WORK TO COMPLETE — Without including any pictures, reproduce the full listing exactly.

--- START ---

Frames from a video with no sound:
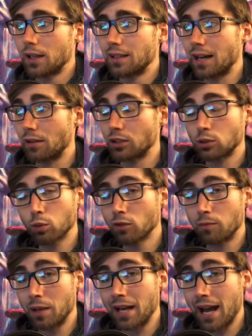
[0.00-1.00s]
Now, this would
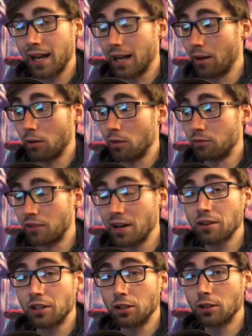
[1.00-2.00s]
have been a
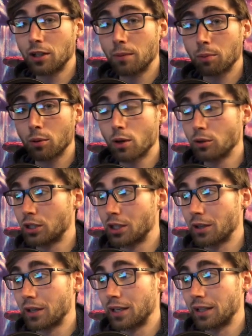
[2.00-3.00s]
very good approach
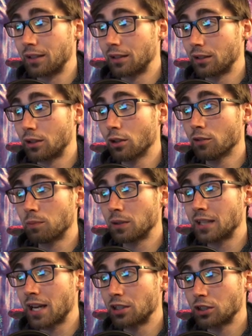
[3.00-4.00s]
here and could have
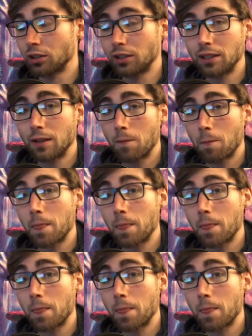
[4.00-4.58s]
potentially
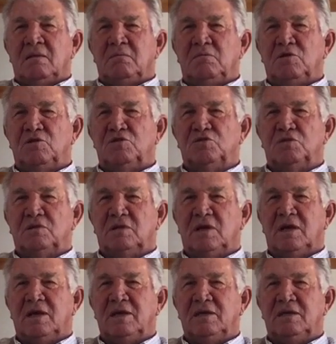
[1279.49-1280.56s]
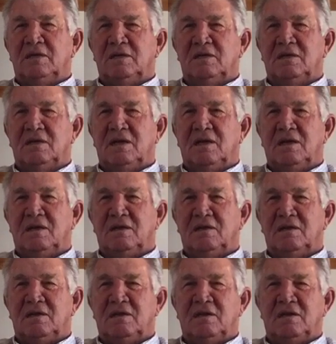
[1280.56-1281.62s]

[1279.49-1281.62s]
mutual night and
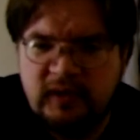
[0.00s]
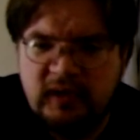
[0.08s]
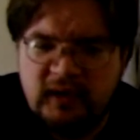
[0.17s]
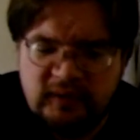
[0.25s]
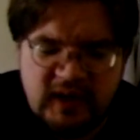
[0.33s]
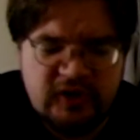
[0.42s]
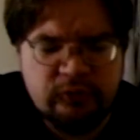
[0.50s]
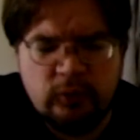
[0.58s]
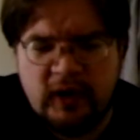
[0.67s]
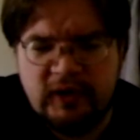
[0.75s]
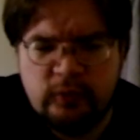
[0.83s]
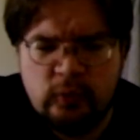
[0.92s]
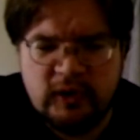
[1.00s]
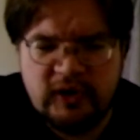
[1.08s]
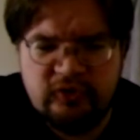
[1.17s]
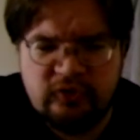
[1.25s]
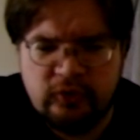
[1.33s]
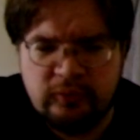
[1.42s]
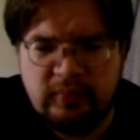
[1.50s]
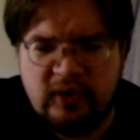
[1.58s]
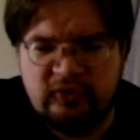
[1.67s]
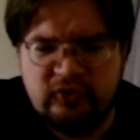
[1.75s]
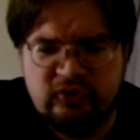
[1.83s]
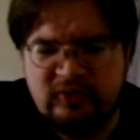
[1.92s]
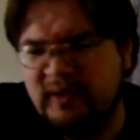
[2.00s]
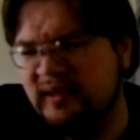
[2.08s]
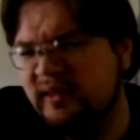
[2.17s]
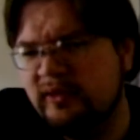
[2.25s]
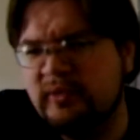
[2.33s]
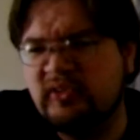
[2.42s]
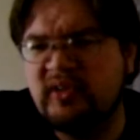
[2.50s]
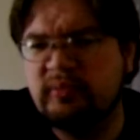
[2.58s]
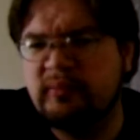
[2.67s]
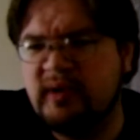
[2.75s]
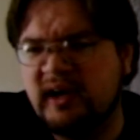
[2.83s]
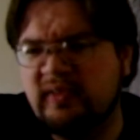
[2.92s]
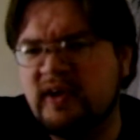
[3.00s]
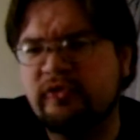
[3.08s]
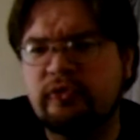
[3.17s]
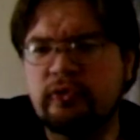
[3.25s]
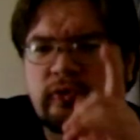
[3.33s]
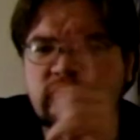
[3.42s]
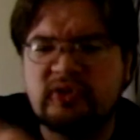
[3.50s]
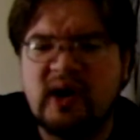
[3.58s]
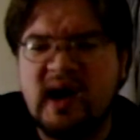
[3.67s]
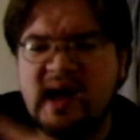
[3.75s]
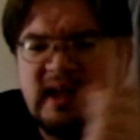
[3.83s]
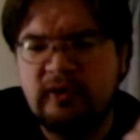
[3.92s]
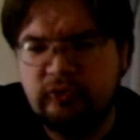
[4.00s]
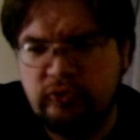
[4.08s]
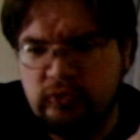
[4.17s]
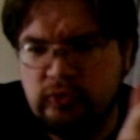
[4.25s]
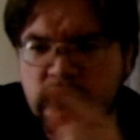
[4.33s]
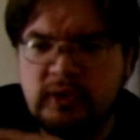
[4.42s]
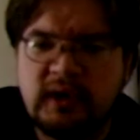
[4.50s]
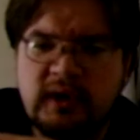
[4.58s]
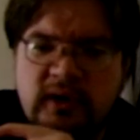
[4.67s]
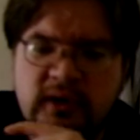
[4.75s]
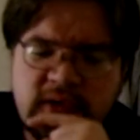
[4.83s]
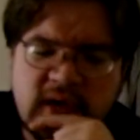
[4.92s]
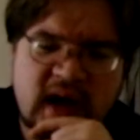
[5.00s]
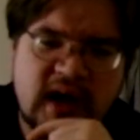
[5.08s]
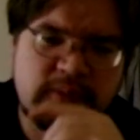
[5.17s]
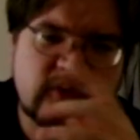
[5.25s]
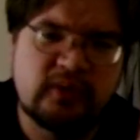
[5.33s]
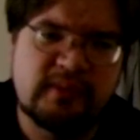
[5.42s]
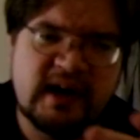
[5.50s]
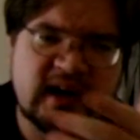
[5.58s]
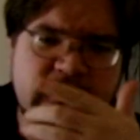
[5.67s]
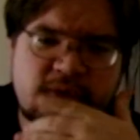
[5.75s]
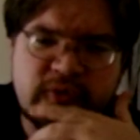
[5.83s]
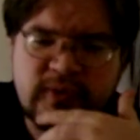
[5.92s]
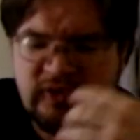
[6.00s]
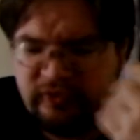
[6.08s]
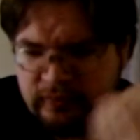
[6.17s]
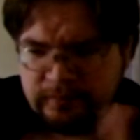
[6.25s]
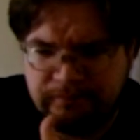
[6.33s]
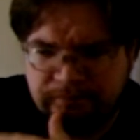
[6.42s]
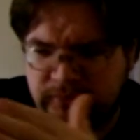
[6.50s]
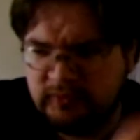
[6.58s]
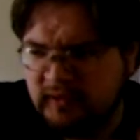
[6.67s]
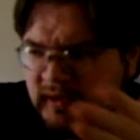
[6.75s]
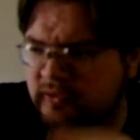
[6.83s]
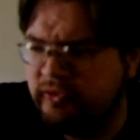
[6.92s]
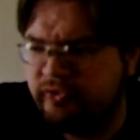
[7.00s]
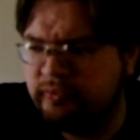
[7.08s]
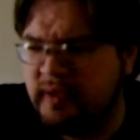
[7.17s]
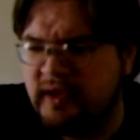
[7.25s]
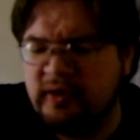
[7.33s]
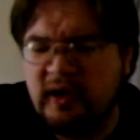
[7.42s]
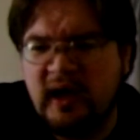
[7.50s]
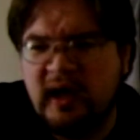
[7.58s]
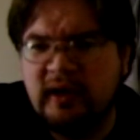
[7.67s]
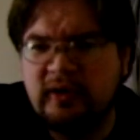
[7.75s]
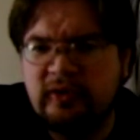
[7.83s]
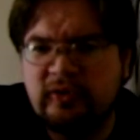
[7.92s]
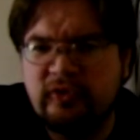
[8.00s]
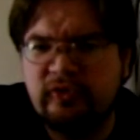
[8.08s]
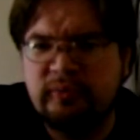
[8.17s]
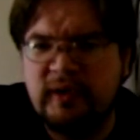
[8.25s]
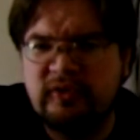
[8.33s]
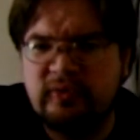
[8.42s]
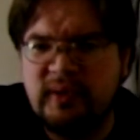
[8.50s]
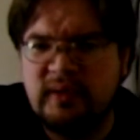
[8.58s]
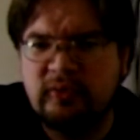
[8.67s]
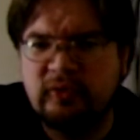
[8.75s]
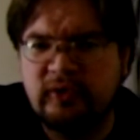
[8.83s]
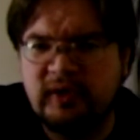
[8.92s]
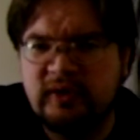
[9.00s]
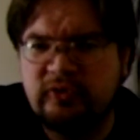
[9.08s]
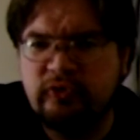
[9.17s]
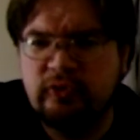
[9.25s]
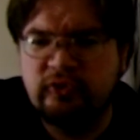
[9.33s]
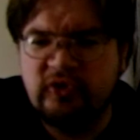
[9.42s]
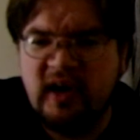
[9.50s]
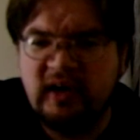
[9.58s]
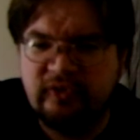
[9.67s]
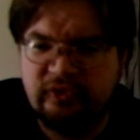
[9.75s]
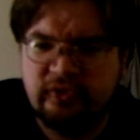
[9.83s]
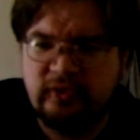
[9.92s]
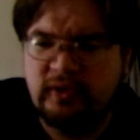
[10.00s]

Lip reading: That is why you wanted your politician to be a little bit diplomatic, that is to die to plomatic, which means to speak to people in two tongues.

--- END ---

WRITTEN ANSWER —
Frames from a video with no sound:
[0.00-1.00s]
Now, this would
[1.00-2.00s]
have been a
[2.00-3.00s]
very good approach
[3.00-4.00s]
here and could have
[4.00-4.58s]
potentially
[1279.49-1280.56s]
[1280.56-1281.62s]

[1279.49-1281.62s]
mutual night and
[0.00s]
[0.08s]
[0.17s]
[0.25s]
[0.33s]
[0.42s]
[0.50s]
[0.58s]
[0.67s]
[0.75s]
[0.83s]
[0.92s]
[1.00s]
[1.08s]
[1.17s]
[1.25s]
[1.33s]
[1.42s]
[1.50s]
[1.58s]
[1.67s]
[1.75s]
[1.83s]
[1.92s]
[2.00s]
[2.08s]
[2.17s]
[2.25s]
[2.33s]
[2.42s]
[2.50s]
[2.58s]
[2.67s]
[2.75s]
[2.83s]
[2.92s]
[3.00s]
[3.08s]
[3.17s]
[3.25s]
[3.33s]
[3.42s]
[3.50s]
[3.58s]
[3.67s]
[3.75s]
[3.83s]
[3.92s]
[4.00s]
[4.08s]
[4.17s]
[4.25s]
[4.33s]
[4.42s]
[4.50s]
[4.58s]
[4.67s]
[4.75s]
[4.83s]
[4.92s]
[5.00s]
[5.08s]
[5.17s]
[5.25s]
[5.33s]
[5.42s]
[5.50s]
[5.58s]
[5.67s]
[5.75s]
[5.83s]
[5.92s]
[6.00s]
[6.08s]
[6.17s]
[6.25s]
[6.33s]
[6.42s]
[6.50s]
[6.58s]
[6.67s]
[6.75s]
[6.83s]
[6.92s]
[7.00s]
[7.08s]
[7.17s]
[7.25s]
[7.33s]
[7.42s]
[7.50s]
[7.58s]
[7.67s]
[7.75s]
[7.83s]
[7.92s]
[8.00s]
[8.08s]
[8.17s]
[8.25s]
[8.33s]
[8.42s]
[8.50s]
[8.58s]
[8.67s]
[8.75s]
[8.83s]
[8.92s]
[9.00s]
[9.08s]
[9.17s]
[9.25s]
[9.33s]
[9.42s]
[9.50s]
[9.58s]
[9.67s]
[9.75s]
[9.83s]
[9.92s]
[10.00s]

Lip reading: That is why you wanted your politician to be a little bit diplomatic, that is to die to plomatic, which means to speak to people in two tongues.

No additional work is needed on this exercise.